Когда потом пришлось бок о бок жить с мусаватистами на Соловках, я видел, каким сыновним уважением окружены у них седоголовые, как заботливо следят старшие, чтобы никто не был обделен за братской трапезой, как внимательны к тем, кто ищет уединения для молитвы… По ним я мог судить, насколько далеко зашло за минувшее десятилетие одичание русского общества. Как ожесточились характеры по сравнению с окраинным народом, куда позднее проникли и где на первых порах осторожнее внедрялись заповеди новой морали.
Смуглый, почти черный на белизне постели, Махмуд сидит, скрестив по-восточному ноги. Он рассказывает о своем крае.
Хотя Махмуд был учителем в районном городке, в нем так очевидна слитность с природой. И чудились мне в певучих интонациях его голоса приглушенные звуки пастушьего табора, разносящиеся над горными пастбищами и пустынными ущельями его родного Карабаха.
Веснами всей семьей, с барантой, коровами, с навьюченными домашним скарбом лошадьми откочевывали в горы, на пастбища, к заснеженным вершинам. И там, в шатрах, устланных коврами, подолгу жили, изготовляя сыры и молясь Аллаху. Месяцы жизни под близкими звездами, в сосредоточенной тишине пустынных гор — и осеннее возвращение в долины, к людям, в мир насилия и противоречий. Они вступали в него, и постепенно размывались накопившиеся в душе примиренность и покой, меркли ощущения сына земли, смиренно склоненного перед начертаниями правящей миром Высшей Духовной Силы…
События захлестнувшей Россию революции разливались по Закавказью, наслаиваясь на местные соперничества и национальную рознь. Обстановка эта развязывала руки для сведения счетов между кланами и общинами, для расплаты по старым обидам. Махмуд видел в преследовании мусаватистов кровавую расправу с личными врагами ставленника Москвы Багирова, тогдашнего азербайджанского проконсула.

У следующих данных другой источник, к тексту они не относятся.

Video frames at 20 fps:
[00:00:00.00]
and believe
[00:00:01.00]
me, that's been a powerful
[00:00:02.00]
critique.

Скупо рассказывал Махмуд об убийствах в бакинских застенках, о сопровождавших дознания избиениях и пытках. Следы их — темными пятнами, шрамами — были на всем теле Махмуда. Тогда эти наглядные свидетельства возвращения к приемам средневековья еще не укладывались в сознании, казались отражением нравов жестокого Востока. Какой-то тамерлановщиной, немыслимой в новой, Советской России.
Впоследствии пришлось достаточно насмотреться и на примитивно зверские, и на изощренные приемы выколачивания «показаний» на следствиях, да и самому пройти через достаточно мучительные искусы… Но тогда, в Бутырской тюрьме, мне даже трудно было поверить, чтобы говоривший со мной спокойный и так дружелюбно относящийся к нам человек испытал дыбу и не досчитывался зубов, выбитых сапогами…

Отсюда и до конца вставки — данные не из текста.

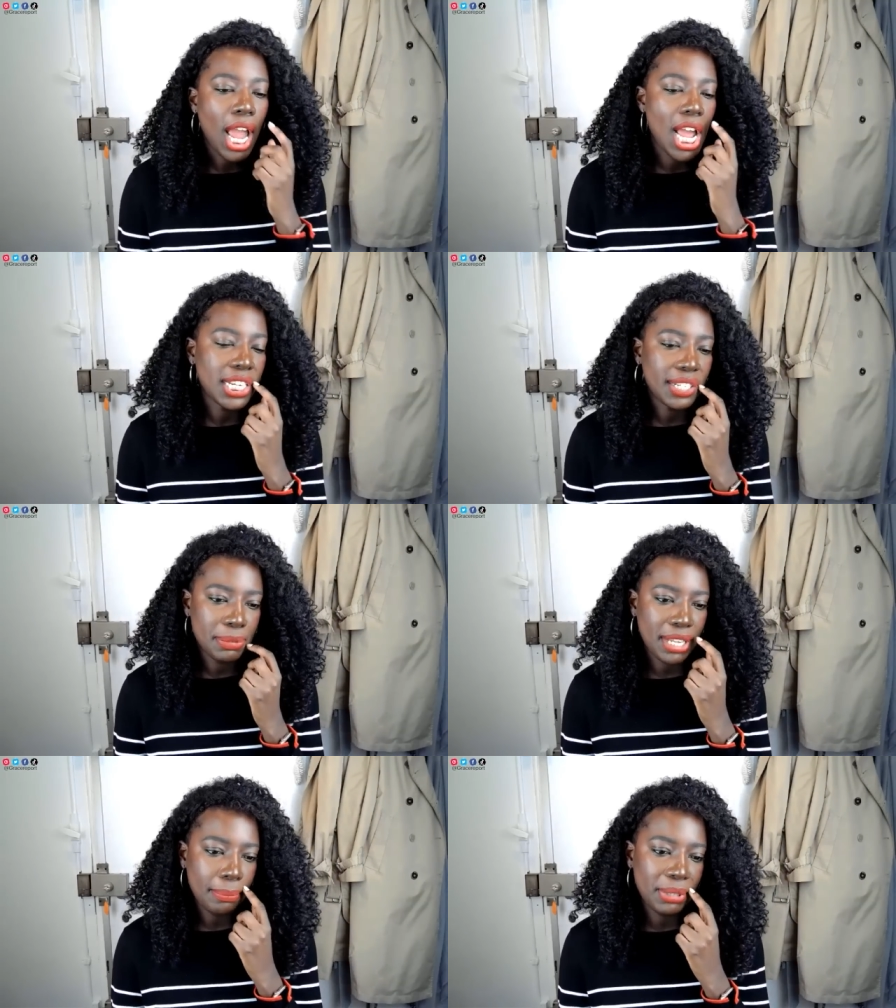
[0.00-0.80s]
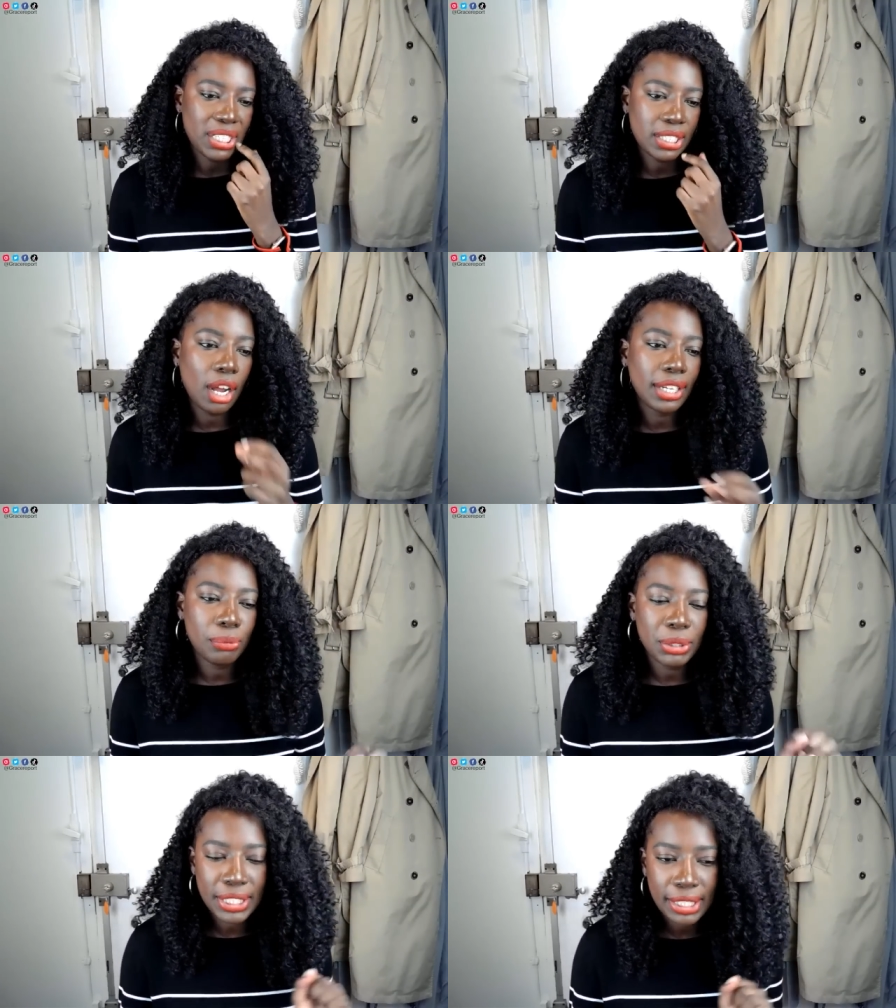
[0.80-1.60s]
And he's upset because Colleen
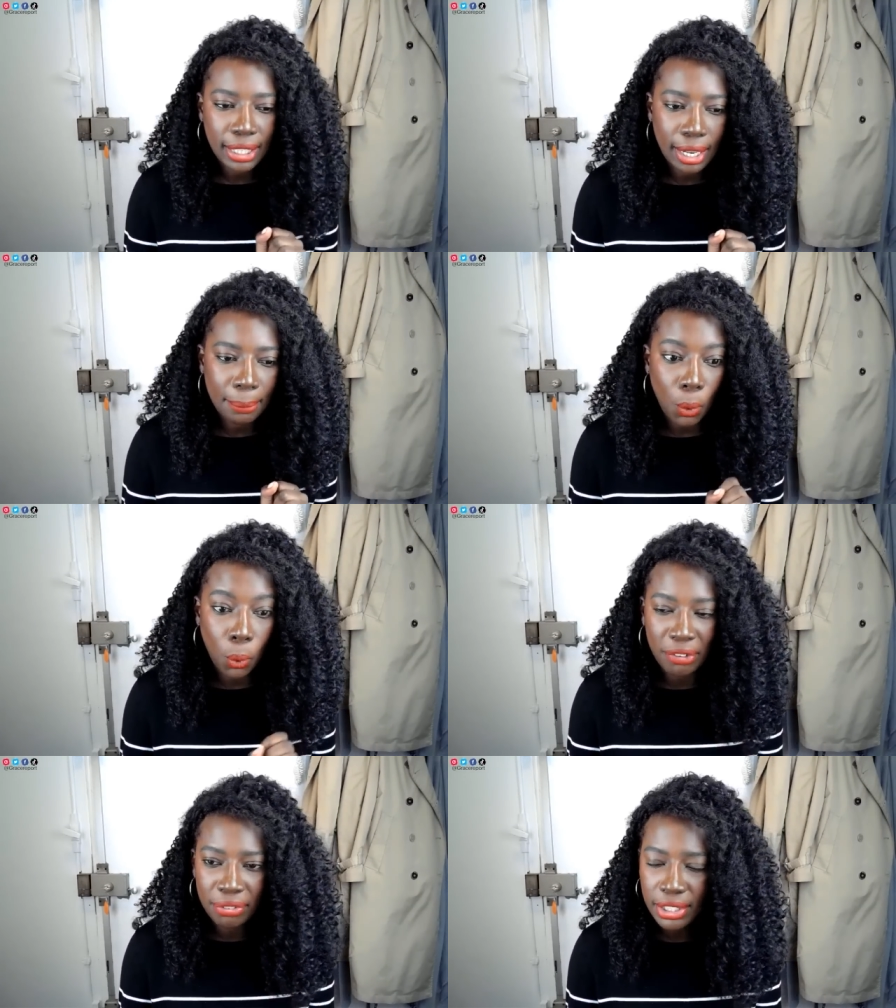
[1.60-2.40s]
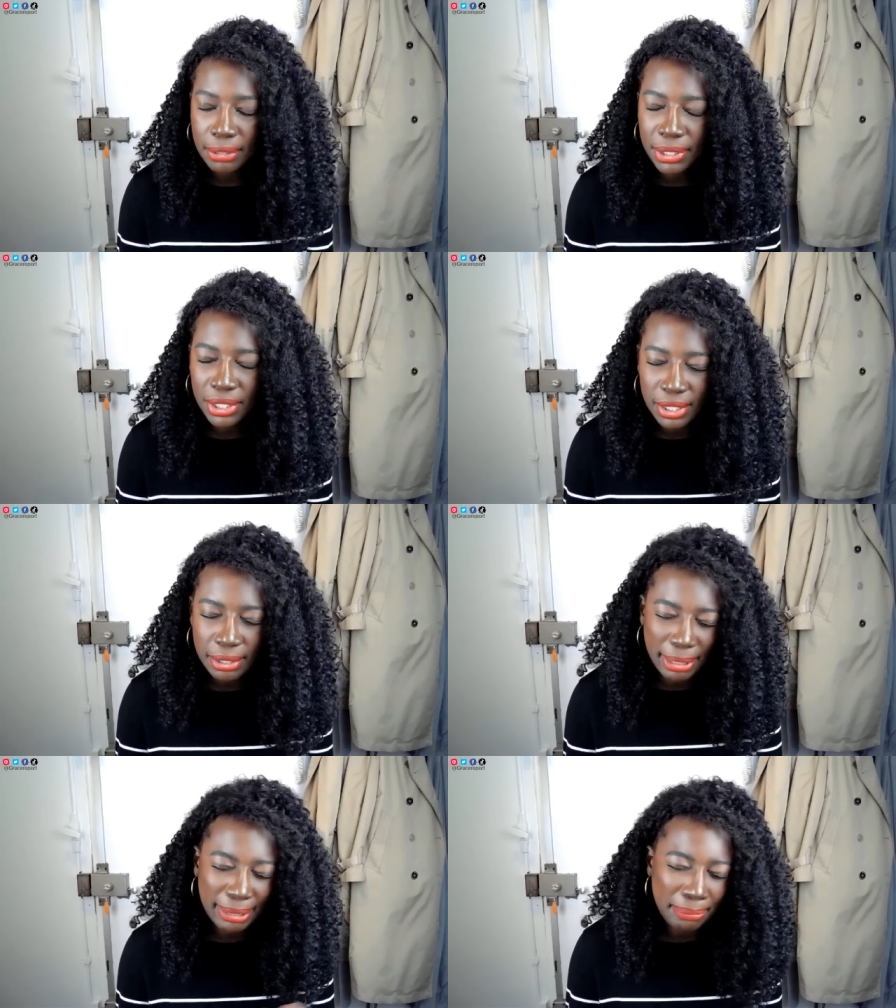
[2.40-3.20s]
went to the club. Oh, I forgot to mention this
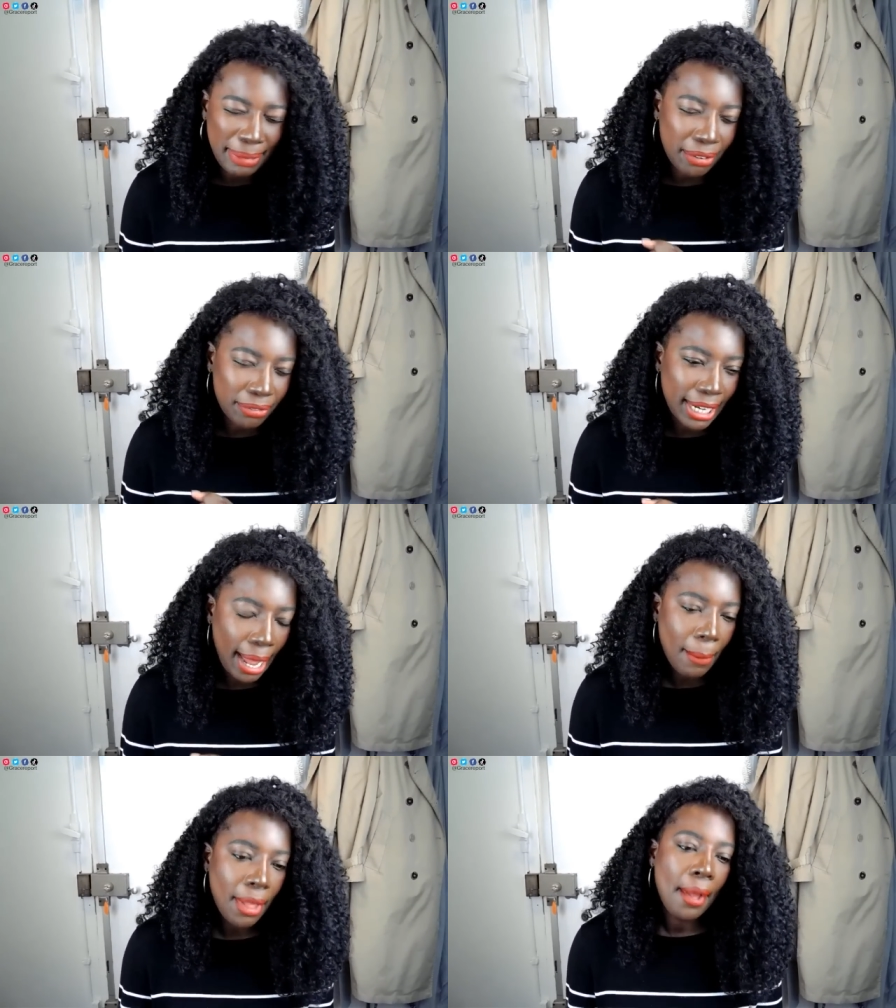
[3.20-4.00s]
in my Matt recap.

Махмуд был искренен и прост. Мог отдать и последнее. Доверчивость его и доброжелательность удивляли.
…Обширное сводчатое помещение, где формировали этап, походило на восточный базар. Из камер пригоняли сюда смуглых людей в смушковых папахах, обутых в мягкие кавказские ноговицы, нагруженных перинами и ковровыми сумками. Было тесно и шумно. Приветственные возгласы обнимающихся однодельцев с непривычки звучали оглушительно. Я успел выучить несколько фраз на тюркском языке, мог по складам читать арабские слова. На мои «салам алейкум» приветливо отвечали обступившие меня земляки Махмуда, крепко жали мне руку и сочувственно жестикулировали, давая понять, что друг их друга и им дорог и близок.